Monday, Oct. 03, 1932

Scott Centenary

Even in his lifetime Sir Walter Scott was a hero. He earned $1,000,000 by his pen, probably more than any man before him. He dug up and popularized ancient ballads and legends, versifying whole sections of them in The Minstrelsy of the Scottish Border and the Lay of the Last Minstrel while galloping about in cavalry maneuvers. With The Lady of the Lake Scott became a national figure; the Scottish duty on post-horses was raised when tourists began flocking to see its authentic background. Scott had a shrewd publisher in famed Constable, but they quarreled and Scott set up his old schoolmate James Ballantyne and his brother in a rival house. Soon Scott began publishing anonymously the successful "Waverley Novels." Even the Prince Regent could not induce "The Wizard of the North" to drop his anonymity--until Ballantyne & Co. failed. Scott went back to Constable. In 1825 Constable too crashed, leaving Scott more than $600,000 in the red. Friends, admirers, bankers offered to help. But Sir Walter Scott, bankrupt, widowed and ill, pitched in and for six years worked to pay off his debts. He was only half successful, but later royalties wiped out the remainder. In the last year of his life. Scott was given a vessel by the British Government in which to seek health cruising the Mediterranean. Soon he gave it up, traveled across Europe to die at 61 in Abbotsford, 100 years ago last week.

Celebrating the centenary, Prince George of England and the Lord Provost of Edinburgh led a procession from St. Giles's Cathedral to the Scott Monument in Princes Street. In Waverley Market, school children performed a masque based upon the Waverley Novels. Miss Patricia Scott, great-great-great-granddaughter, unveiled a memorial in Galashiels, across the River Tweed from Abbotsford. Sir Robert Home, onetime Chancellor of the Exchequer, made a speech extolling Scott's "shining immortality." From Galashiels, whither went many a Scottish pilgrim, was broadcast a musical version of the Lay of the Last Minstrel. In Dryburgh Abbey there were ceremonies commemorating Scott's burial there. And in many a mountain glen the clans gathered, the pibrochs skirled.

Columbia University, a frequent U. S. commemorator, was to have opened a library exhibit of Scottiana, with items loaned by Owen D. Young and John P. Morgan. Because of delay in printing catalogs it was postponed until Oct. 1. But one Scott celebration did come off last week, surprisingly enough in the Hebrew Cultural Gardens in Rockefeller Park in Cleveland, an enterprise designed by the Cleveland Gan Ivri League (Hebrew Garden League, a woman's organization) to include symbolic German, Italian and Polish gardens.

Every U. S. schoolboy knows Rebecca, the beauteous, unhappy Jewess in Sir Walter Scott's Ivanhoe.
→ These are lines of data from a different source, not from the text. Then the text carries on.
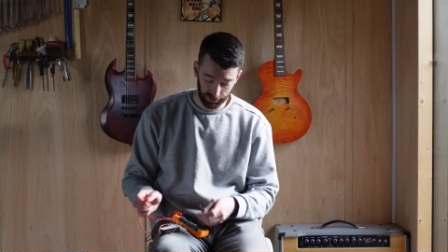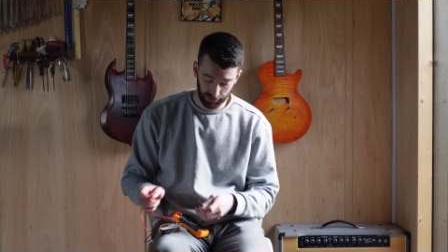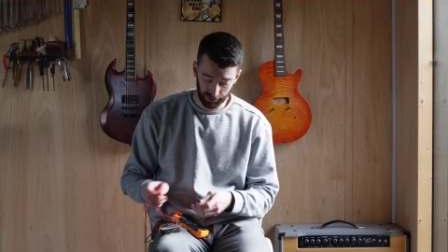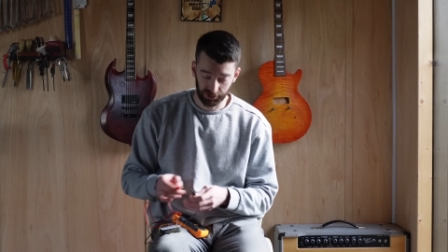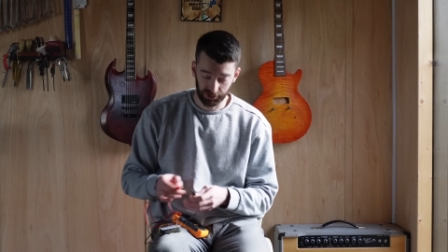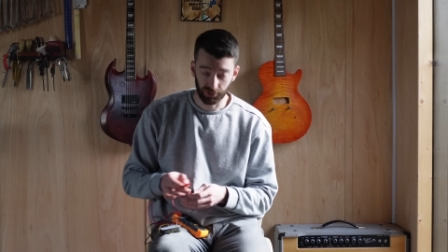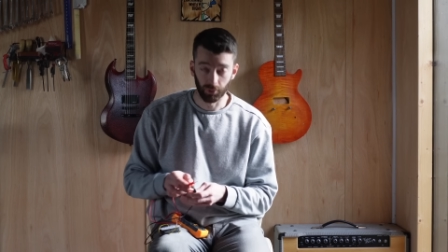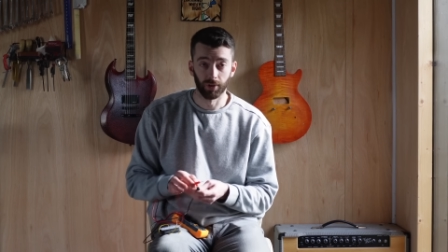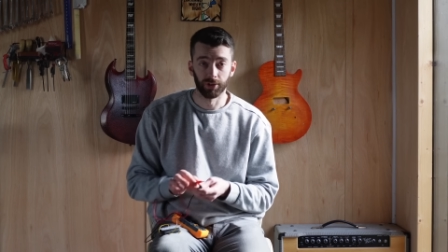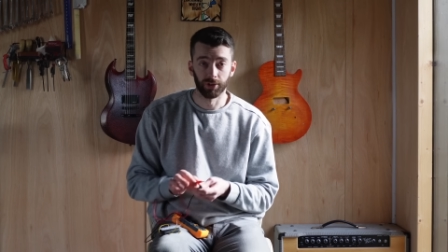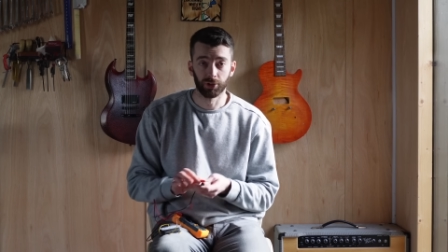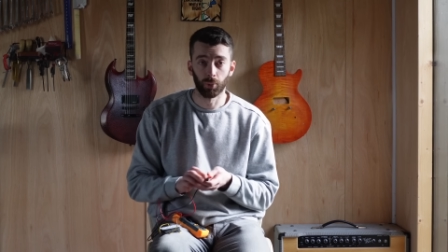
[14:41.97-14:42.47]

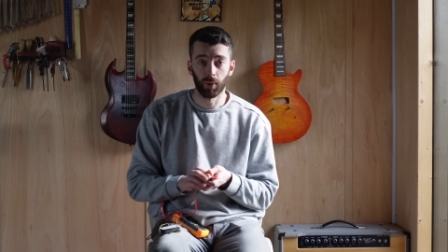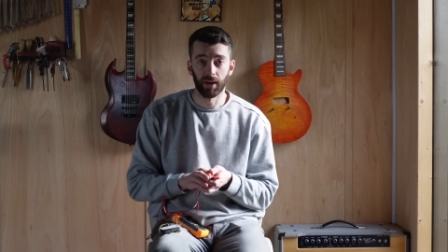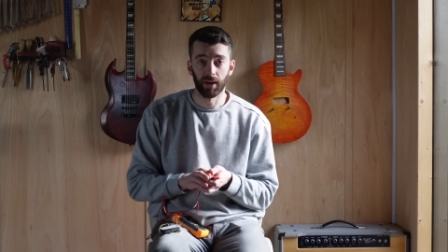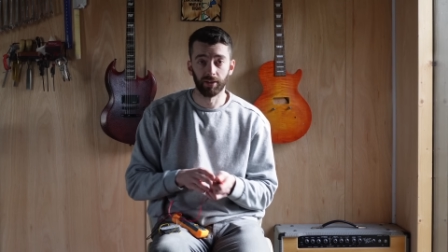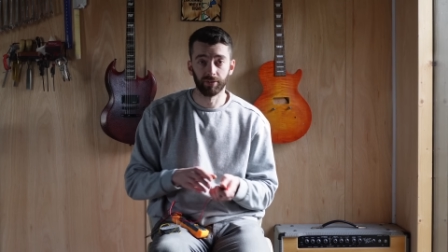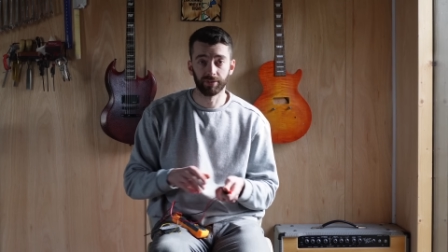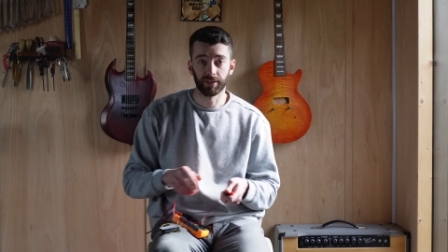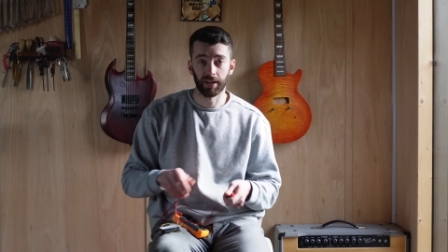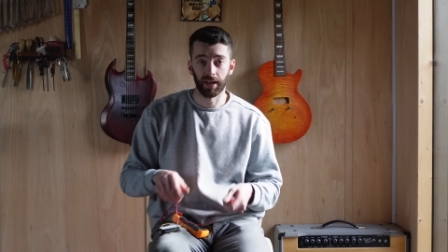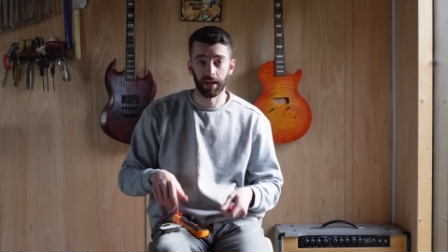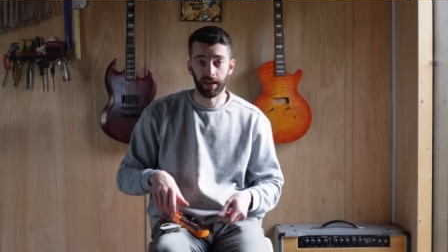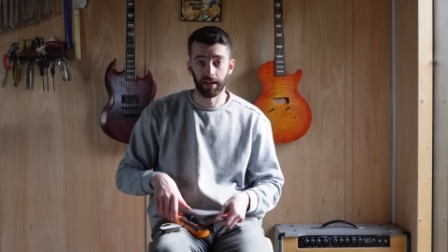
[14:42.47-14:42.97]
it's around
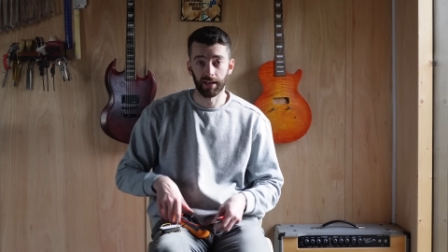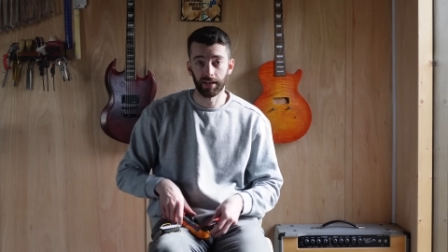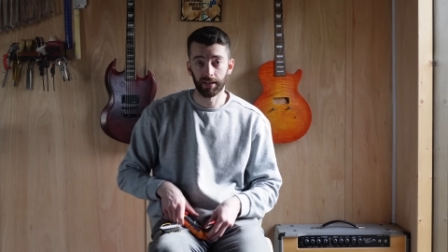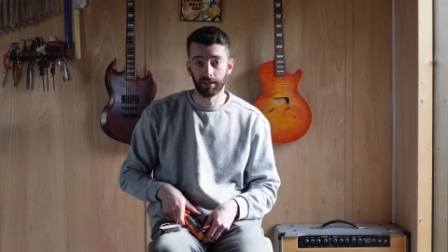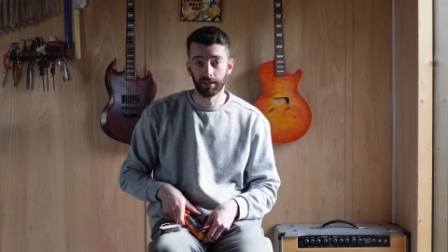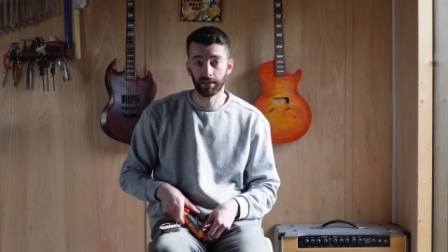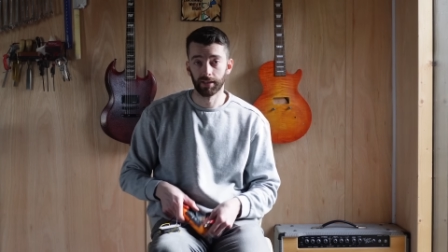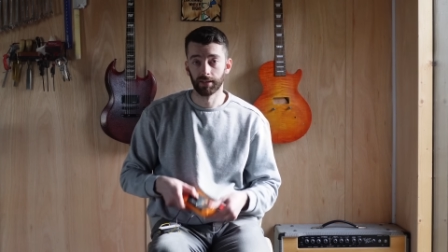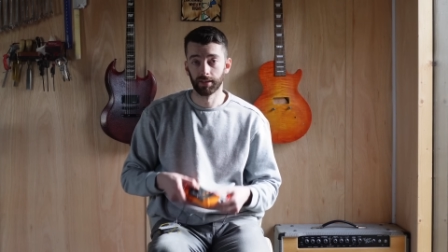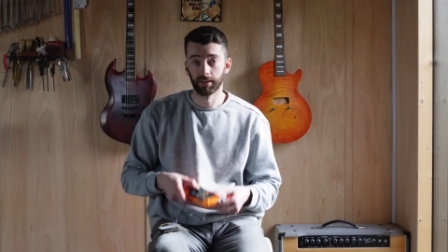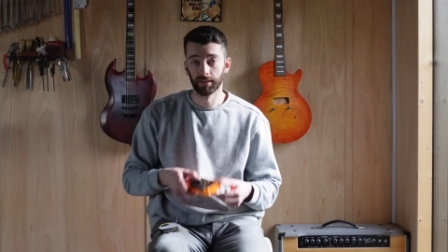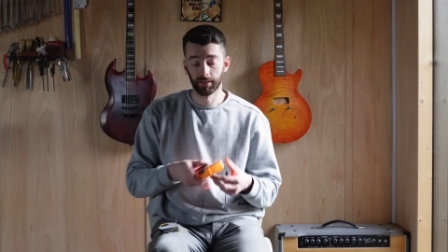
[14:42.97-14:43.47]
12k
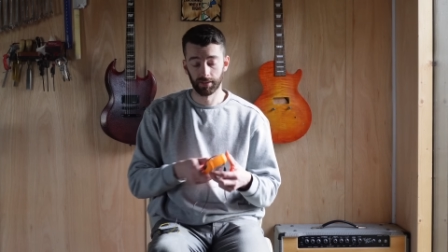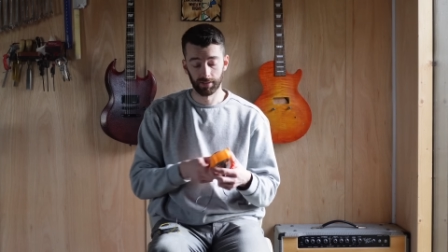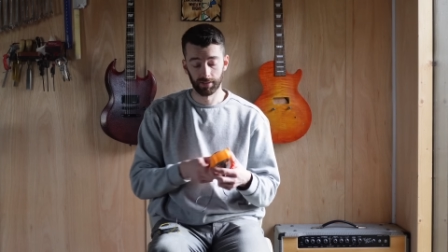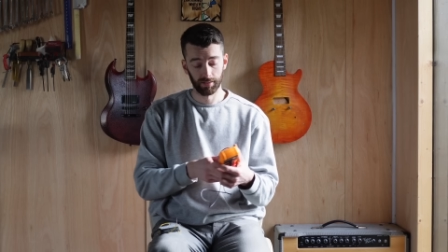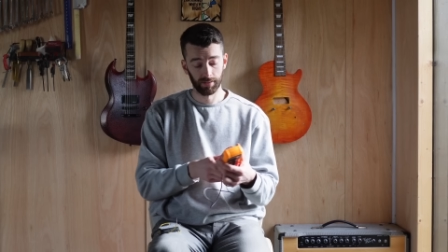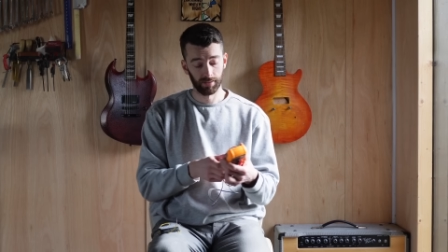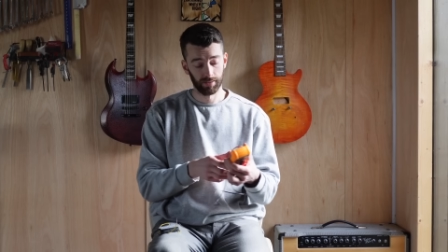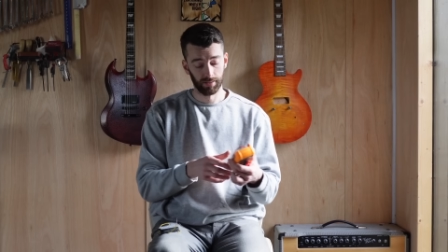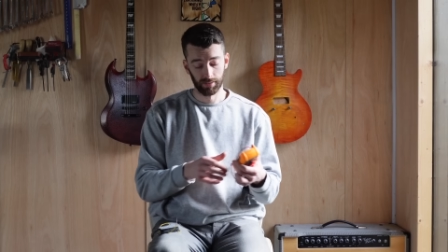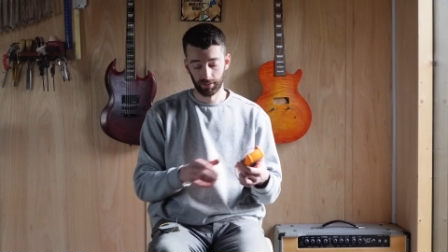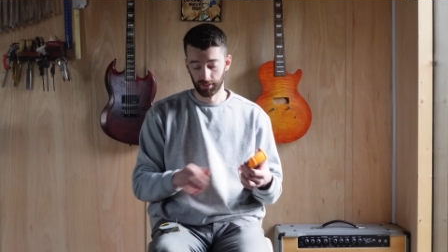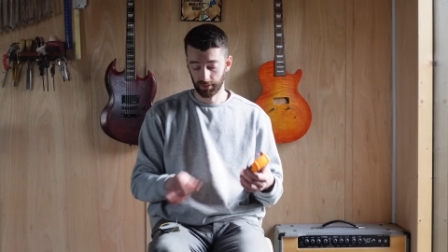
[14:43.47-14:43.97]

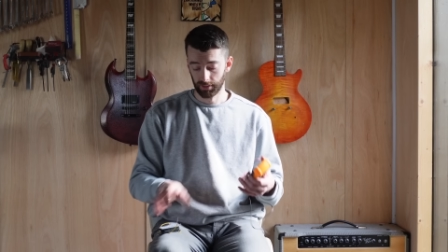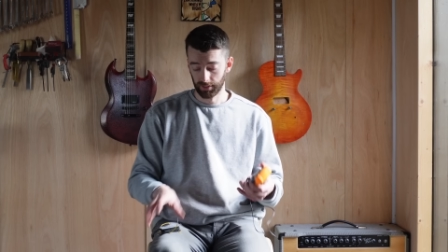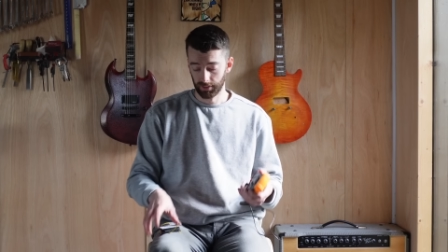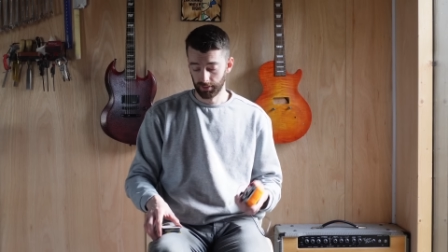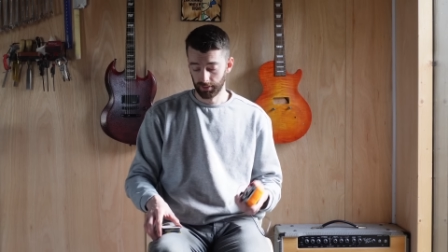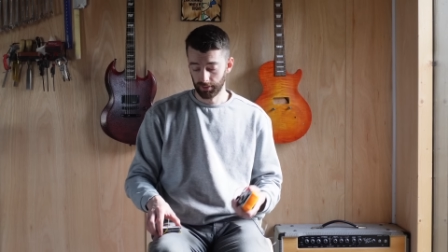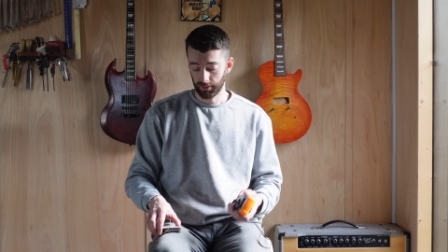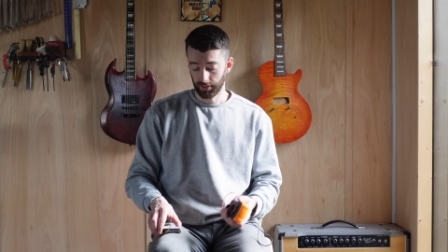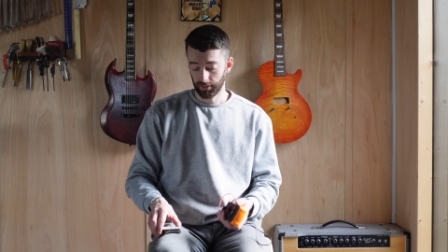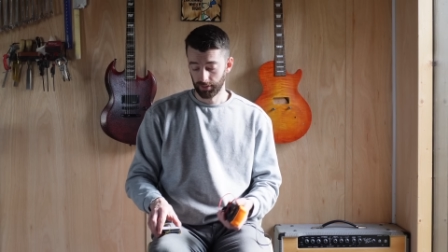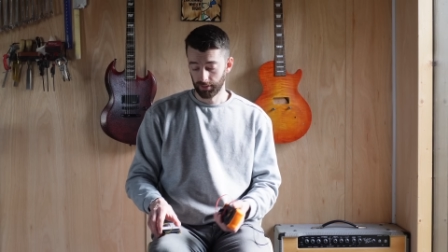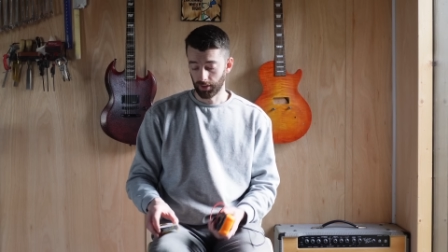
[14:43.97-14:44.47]

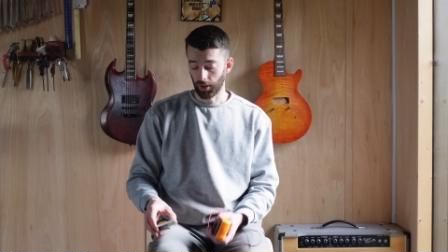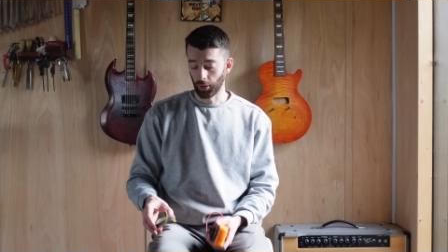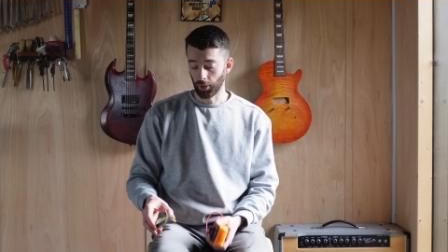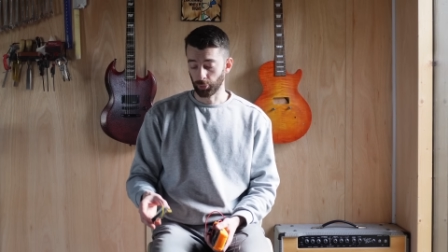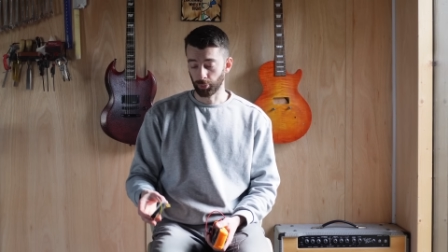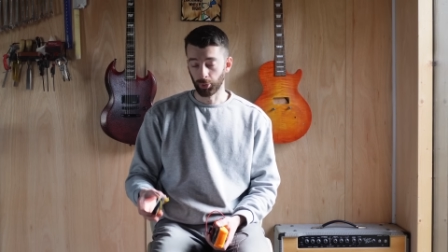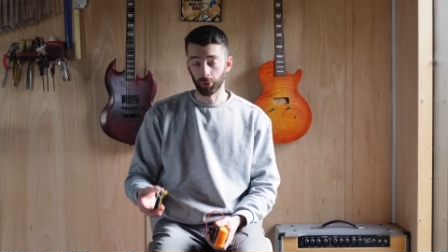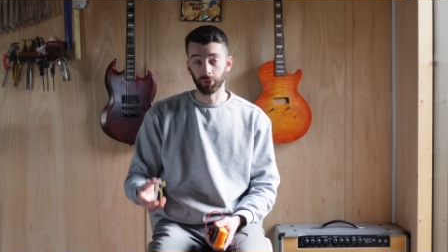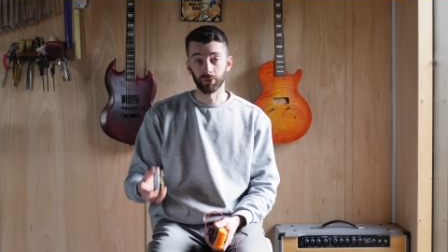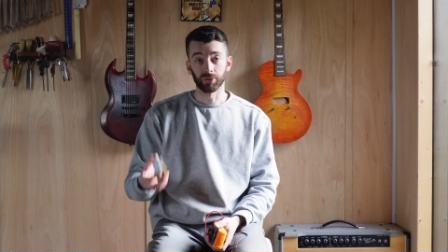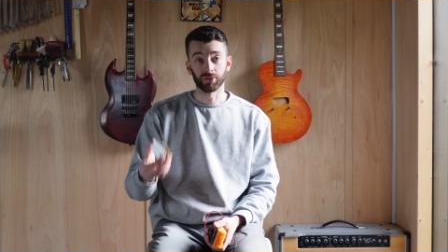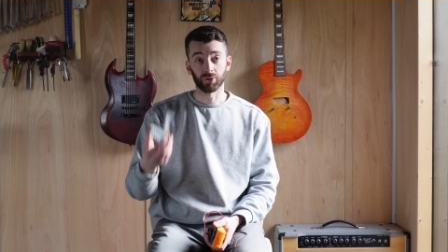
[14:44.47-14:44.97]

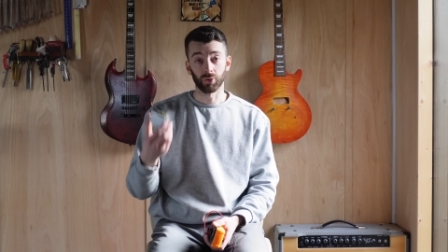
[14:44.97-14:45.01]
output,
Many a little U. S. girl has felt sorry that Rebecca, whose figure "might indeed have compared with the proudest beauties of England," did not in the end marry Wilfred of Ivanhoe who saved her from being burnt as a sorceress. Thrilled by Rebecca's stout defiance of Brian de Bois-Guilbert ("I will not trust thee, Templar!") and his mollification by her fortitude (in threatening to jump off a parapet), most children are unaware, as indeed are many grownups, that the original of virtuous Rebecca was a pious young lady from Philadelphia named Rebecca Gratz.

From Austrian Silesia, in 1754 and 1759, emigrated the Brothers Barnard and Michael Gratz. Their progeny reached eminence in various ways, but none more than Rebecca (1781-1869) daughter of Michael. In Philadelphia today survive charities founded by Rebecca Gratz. One of her good works was to nurse Matilda Hoffman, fiancee of Washington Irving, before Matilda died of tuberculosis at 17. Irving, grief-stricken, hurried off to Europe, where he met Sir Walter Scott and told him about Rebecca Gratz. In 1819, after Ivanhoe was published, Scott is supposed to have written: "How do you like your Rebecca? Does this Rebecca I have pictured compare well. . . ?"

In Cleveland's Hebrew Cultural Gardens last week, with Scottish bagpipers droning and Scott authorities lecturing, a bronze bas-relief of Rebecca Gratz was unveiled at the Gardens' entrance across the street from the Shakespeare Garden.